# All clean after his bath



## Dan Glennon (Mar 4, 2014)

Love giving Bruno a bath he goes all fluffy again lol 



















Cheeky boy


----------



## Jeff Stark (May 16, 2014)

So Fluffy.... !:thumbsup:


----------



## colliemerles (Nov 2, 2007)

_gorgeous, is he a whippet beddy cross, how old is he._


----------



## Dan Glennon (Mar 4, 2014)

Hey I noticed you replied on my other thread as well  I'm not actually sure what he is


----------



## CalmPackLeader (May 26, 2014)

what breed is that?


----------



## Dan Glennon (Mar 4, 2014)

I think he's definitely bedlington but whether he's whippet or lurcher is anyone's guess lol


----------



## colliemerles (Nov 2, 2007)

_yes deff got some beddy in him, We have a beddy / whippet , we also have a beddy and you can see your boy looks similar to mine.

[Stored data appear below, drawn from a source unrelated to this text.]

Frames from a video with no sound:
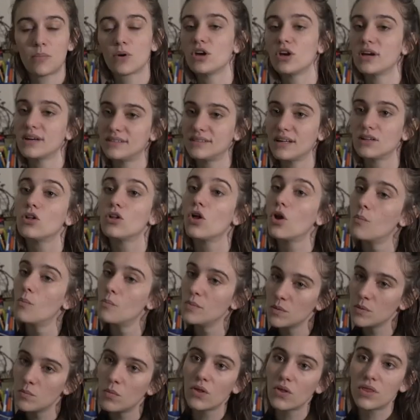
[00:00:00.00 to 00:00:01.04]
proyectando los
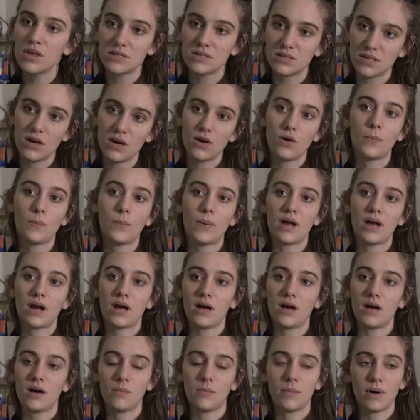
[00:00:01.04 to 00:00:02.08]
mismos deseos
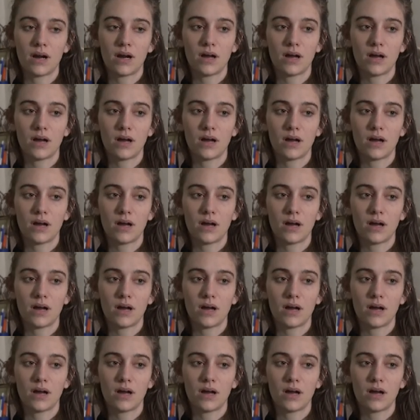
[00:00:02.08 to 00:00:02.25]
para,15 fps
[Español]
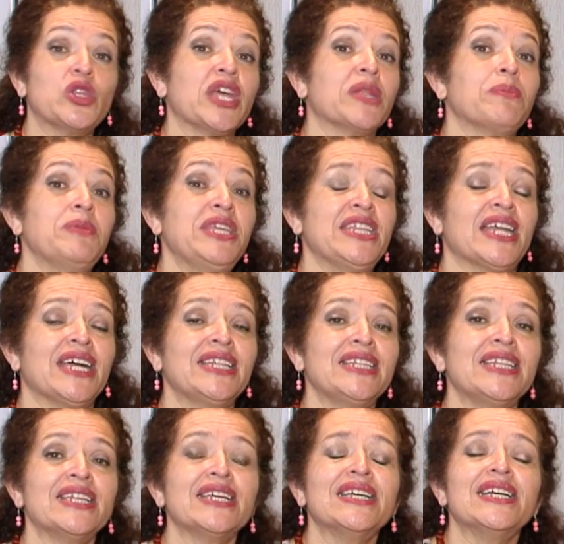
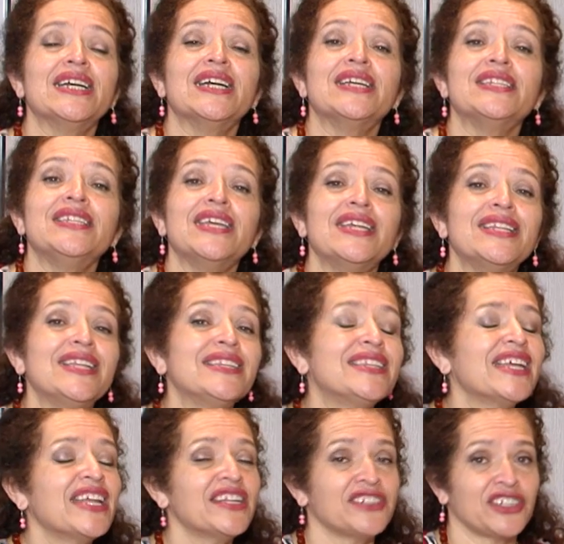terminan, tienen
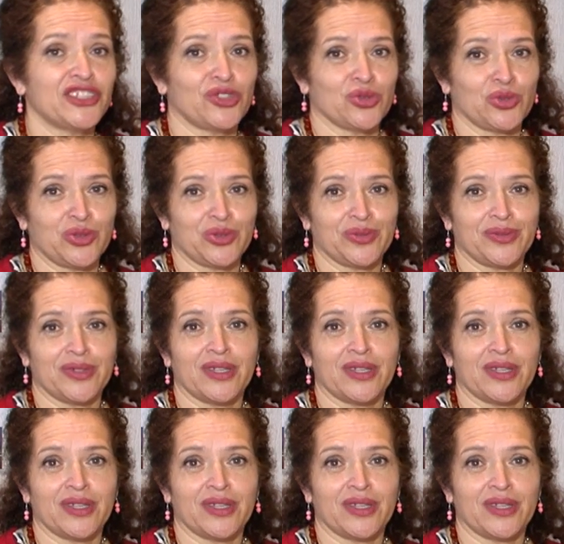tres retos.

He looks taller than ours, abit like one of our beddy / greyhounds, he is the same colouring of our beddy / greyhounds to.. _


----------



## CKins (Oct 14, 2011)

How tall is he?

Lovely fluffy lad


----------



## Dan Glennon (Mar 4, 2014)

Hes no more than a foot tall, have you got a picture of your dog?


----------